PENGUASAAN DIRI

  • 03 Nov 2024
  • Fulfilling God's Purpose

“Orang yang tak dapat mengendalikan diri adalah seperti kota yang roboh temboknya.” - Amsal 25:28

Penguasaan diri adalah tembok pertahanan orang percaya terhadap keinginan-keinginan berdosa. Definisi terbaiknya adalah menguasai keinginan-keinginan seseorang. D.G. Kehl menggambarkannya sebagai "kemampuan untuk menghindari hal-hal yang berlebihan, untuk tinggal dalam batas-batas yang pantas." Bethune menyebutnya "pengaturan yang sehat atas keinginan dan selera kita, mencegahnya jadi berlebihan. Ada suatu bentuk penguasaan diri yang berkata ya kepada apa yang harus kita lakukan dan juga berkata tidak kepada apa yang tidak boleh dilakukan. Penguasaan diri itu perlu, karena kita sedang berperang melawan keinginan-keinginan berdosa (1 Petrus 2:11; Efesus 4:22).

Penguasaan diri adalah ciri karakter hakiki orang saleh yang memampukan dia taat pada perkataan Tuhan Yesus, "Setiap orang yang mau mengikut Aku harus menyangkal dirinya, memikul salibnya setiap hari dan mengikut Aku" (Lukas 9:23). Penerjemah New International Version memakai ungkapan self control untuk penguasaan diri, dan kata itu dipakai untuk menerjemahkan dua kata asli yang berbeda. Kata pertama, yang digunakan Paulus dalam daftar yang disebutnya buah Roh, utamanya merujuk kepada sikap tidak berlebihan atau kebersahajaan dalam memuaskan keinginan dan selera pribadi. Kata kedua yang diterjemahkan jadi self-control menunjukkan kewarasan pikiran atau pertimbangan sehat.

Anugerah penguasaan diri mempengaruhi begitu banyak aspek kehidupan kita, akan berguna kalau kita fokuskan telaah kita ini dalam tiga wilayah besar: tubuh, pikiran, dan emosi.

Muliakanlah Allah dengan tubuhmu. "Lalu Tuhan Allah menumbuhkan berbagai-bagai pohon dari bumi, yang menarik dan yang baik untuk dimakan buahnya” (Kejadian 2:9). Allah menciptakan manusia untuk menikmati kesenangan inderawi, yakni hal-hal yang menyenangkan indera dan selera tubuh kita. Tetapi manusia dalam dosanya telah merusak segala berkat alami yang diberikan Allah. Karena keinginan kita telah rusak, hal-hal yang dimaksudkan Allah untuk kita gunakan dan nikmati jadi cenderung memperhamba kita. Penguasaan diri atas tubuh utamanya harus ditujukan kepada tiga wilayah pencobaan fisik: kerakusan (baik makan maupun minum), kemalasan, dan percabulan atau kecemaran. Kita perlu ingat bahwa saat makan minum kita melakukannya bagi kemuliaan Allah (1 Korintus 10:31).

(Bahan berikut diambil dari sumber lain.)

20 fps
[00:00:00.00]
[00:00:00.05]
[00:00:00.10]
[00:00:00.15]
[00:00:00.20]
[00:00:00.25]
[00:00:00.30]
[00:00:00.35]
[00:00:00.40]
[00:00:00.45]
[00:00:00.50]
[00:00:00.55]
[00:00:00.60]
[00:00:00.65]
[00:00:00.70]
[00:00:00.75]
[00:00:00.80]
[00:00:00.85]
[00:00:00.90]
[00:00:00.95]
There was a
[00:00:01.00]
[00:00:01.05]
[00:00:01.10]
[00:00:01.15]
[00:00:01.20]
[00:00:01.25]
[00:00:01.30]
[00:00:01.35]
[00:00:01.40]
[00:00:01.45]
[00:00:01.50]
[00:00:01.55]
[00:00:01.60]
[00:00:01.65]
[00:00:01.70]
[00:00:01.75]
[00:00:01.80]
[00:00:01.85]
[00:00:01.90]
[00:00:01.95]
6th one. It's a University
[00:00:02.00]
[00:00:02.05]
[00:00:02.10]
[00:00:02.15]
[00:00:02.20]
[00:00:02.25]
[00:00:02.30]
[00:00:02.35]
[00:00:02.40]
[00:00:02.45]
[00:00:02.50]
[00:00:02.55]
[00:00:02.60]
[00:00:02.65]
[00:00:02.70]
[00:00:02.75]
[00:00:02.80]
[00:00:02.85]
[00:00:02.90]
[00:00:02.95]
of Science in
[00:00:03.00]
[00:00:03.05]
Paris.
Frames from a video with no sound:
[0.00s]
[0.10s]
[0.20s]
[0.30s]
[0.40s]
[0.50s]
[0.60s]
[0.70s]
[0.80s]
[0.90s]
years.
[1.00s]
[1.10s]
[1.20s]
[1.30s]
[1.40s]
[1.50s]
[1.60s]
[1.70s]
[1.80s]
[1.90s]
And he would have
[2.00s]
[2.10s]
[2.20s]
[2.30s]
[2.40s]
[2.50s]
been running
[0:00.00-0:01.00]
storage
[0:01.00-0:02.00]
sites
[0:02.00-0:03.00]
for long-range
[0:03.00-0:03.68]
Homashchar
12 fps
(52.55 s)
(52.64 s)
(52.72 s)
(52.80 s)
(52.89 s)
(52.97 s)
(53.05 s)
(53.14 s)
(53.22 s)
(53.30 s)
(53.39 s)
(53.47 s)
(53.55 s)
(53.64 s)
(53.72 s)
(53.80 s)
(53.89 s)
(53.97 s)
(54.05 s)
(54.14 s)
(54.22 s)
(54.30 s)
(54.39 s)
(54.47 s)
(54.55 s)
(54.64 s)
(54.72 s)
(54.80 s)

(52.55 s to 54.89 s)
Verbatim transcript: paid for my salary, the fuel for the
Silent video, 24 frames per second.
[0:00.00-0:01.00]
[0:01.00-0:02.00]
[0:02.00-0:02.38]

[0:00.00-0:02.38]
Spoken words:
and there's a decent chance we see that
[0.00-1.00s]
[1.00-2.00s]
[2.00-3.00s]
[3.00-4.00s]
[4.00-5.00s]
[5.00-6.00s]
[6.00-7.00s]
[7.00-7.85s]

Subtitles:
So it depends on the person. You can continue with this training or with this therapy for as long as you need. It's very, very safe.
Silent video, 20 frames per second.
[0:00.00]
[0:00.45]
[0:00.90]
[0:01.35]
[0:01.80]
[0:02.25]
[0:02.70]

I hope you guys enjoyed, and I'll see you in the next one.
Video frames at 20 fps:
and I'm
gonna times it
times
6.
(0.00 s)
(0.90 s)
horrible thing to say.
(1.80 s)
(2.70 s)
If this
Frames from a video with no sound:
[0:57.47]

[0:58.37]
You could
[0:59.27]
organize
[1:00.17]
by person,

Bagaimana dengan kemalasan? Markus mencatat bahwa "Pagi-pagi benar, waktu hari masih gelap, la bangun dan pergi ke luar. la pergi ke tempat yang terpencil dan berdoa di sana" (1:35). Bahwa Yesus bangun untuk berdoa waktu hari masih gelap sudah cukup menjadi tantangan. Tetapi perhatikanlah apa yang terjadi malam sebelumnya (ayat 32-34). Tapi la tahu pentingnya waktu bersekutu dengan Bapa-Nya, dan la mendisiplin tubuh jasmani-Nya untuk melakukannya.

Mengekang emosi kita. Emosi yang perlu dikuasai mencakup amarah dan berang (yang disebut “watak panas”), kebencian, sikap mengasihani diri, dan kepahitan. "Orang yang sabar melebihi seorang pahlawan, orang yang menguasai dirinya, melebihi orang yang merebut kota" (Amsal 16:32). Emosi yang tak terkuasai seperti kebencian, kepahitan, dan sikap mengasihani diri bisa jadi lebih menghancurkan diri kita dan hubungan kita dengan Allah. Pertimbangan sehat adalah awal penguasaan diri, dan Alkitab benar benar penting dalam penerapannya. "Firman Allah akan menjaga Anda dari dosa, atau dosa akan menjaga Anda dari Firman Allah." Ini pertimbangan sehat yang bertumbuh dari perenungan Firman Allah dan yang memperingatkan kita ketika musuh berupa keinginan berdosa menyerbu benteng hati kita.